Handling Unsaved Changes in Streamlit Form Before Triggering Job

I am building a Streamlit app where I have:

A form with 6-8 fields and a "Submit" button to update a database.
An additional button to trigger a job in a Kubernetes cluster using the form's field values.

Problem:
When users change values in the form but don’t press the “Submit” button and then try to trigger the job, they should be notified about unsaved changes. However, I’m struggling to detect these changes consistently.

What I’ve Tried:

  • Capturing user inputs outside the form
    Didn’t work well with the Streamlit form structure.
  • Using st.session_state to track changes
    * This partially works, but the issue is:
    * When the user changes a value in the form for the first time, the change isn’t captured immediately.
    * On the first click of the job-trigger button, it doesn’t detect changes.
    * On subsequent clicks, it correctly detects changes.

What I Need:
A reliable way to track unsaved changes in the form and alert the user before triggering the job.

Any advice or examples on how to handle this scenario effectively in Streamlit would be greatly appreciated!

I don’t think you can do that with forms.

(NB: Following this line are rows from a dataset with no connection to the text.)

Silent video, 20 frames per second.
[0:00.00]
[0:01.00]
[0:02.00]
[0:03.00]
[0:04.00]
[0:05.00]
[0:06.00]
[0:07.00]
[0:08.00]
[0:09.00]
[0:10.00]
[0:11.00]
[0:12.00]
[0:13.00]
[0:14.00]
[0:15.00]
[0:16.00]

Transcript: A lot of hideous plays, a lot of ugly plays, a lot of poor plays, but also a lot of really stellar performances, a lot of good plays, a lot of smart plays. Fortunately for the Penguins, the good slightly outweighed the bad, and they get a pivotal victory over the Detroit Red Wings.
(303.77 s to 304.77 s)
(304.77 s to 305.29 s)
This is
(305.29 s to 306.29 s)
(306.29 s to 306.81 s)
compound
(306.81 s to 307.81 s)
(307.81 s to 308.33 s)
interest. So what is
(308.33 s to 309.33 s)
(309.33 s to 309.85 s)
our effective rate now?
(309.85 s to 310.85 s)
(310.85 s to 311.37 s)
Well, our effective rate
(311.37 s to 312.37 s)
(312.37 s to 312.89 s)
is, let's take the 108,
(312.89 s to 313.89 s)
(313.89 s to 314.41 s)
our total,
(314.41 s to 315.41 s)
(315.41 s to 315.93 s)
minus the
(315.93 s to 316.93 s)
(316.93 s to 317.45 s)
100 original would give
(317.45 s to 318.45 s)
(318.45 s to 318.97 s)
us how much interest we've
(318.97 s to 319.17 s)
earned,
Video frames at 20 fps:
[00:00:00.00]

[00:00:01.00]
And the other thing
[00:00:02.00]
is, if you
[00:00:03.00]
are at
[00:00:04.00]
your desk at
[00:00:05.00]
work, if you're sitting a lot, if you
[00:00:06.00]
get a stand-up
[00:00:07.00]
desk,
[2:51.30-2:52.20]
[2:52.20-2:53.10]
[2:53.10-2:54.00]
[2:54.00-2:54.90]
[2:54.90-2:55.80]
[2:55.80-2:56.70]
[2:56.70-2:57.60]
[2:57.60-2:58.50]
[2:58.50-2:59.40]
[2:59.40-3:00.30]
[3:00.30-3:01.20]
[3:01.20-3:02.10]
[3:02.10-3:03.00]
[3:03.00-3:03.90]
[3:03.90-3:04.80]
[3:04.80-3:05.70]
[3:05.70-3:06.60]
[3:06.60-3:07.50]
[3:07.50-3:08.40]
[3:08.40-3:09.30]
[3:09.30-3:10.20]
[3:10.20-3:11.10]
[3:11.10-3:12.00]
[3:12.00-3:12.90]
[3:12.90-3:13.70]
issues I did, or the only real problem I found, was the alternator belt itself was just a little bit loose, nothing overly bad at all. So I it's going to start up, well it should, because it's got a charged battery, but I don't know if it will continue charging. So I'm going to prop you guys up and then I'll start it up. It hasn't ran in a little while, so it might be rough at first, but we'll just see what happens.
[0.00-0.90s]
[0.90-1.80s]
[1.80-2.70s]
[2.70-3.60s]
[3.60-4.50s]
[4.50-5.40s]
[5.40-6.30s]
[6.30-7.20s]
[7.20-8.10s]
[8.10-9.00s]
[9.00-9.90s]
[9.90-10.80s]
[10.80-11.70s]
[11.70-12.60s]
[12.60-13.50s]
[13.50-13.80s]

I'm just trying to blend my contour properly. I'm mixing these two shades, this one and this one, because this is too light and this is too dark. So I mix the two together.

The applications cannot see the changes in the form until the submit button is pressed. That is pretty much the definition of a form and it is at odds with your intent.

Thanks for your time.

Do we have any alternatives or ideas to achieve this could be appreciable :frowning:

Just don’t use a form. I don’t think I understand enough of your use case or the challenges you are facing to be much more specific. I suppose you can still have a button that saves the data and another button that triggers the job, and you can detect unsaved changes by comparing the widget values to the saved data.

I think thats the only way to work on my usecase. Right now I solved the usecase by using CSS in my code.

I don’t know if it helps in your instance, but forms can also have more than one submit button. So you could have one button to only save the values, and another to both save the values and trigger a job. Thus instead of warning about unsaved changes, your job trigger button could just be another form submit button.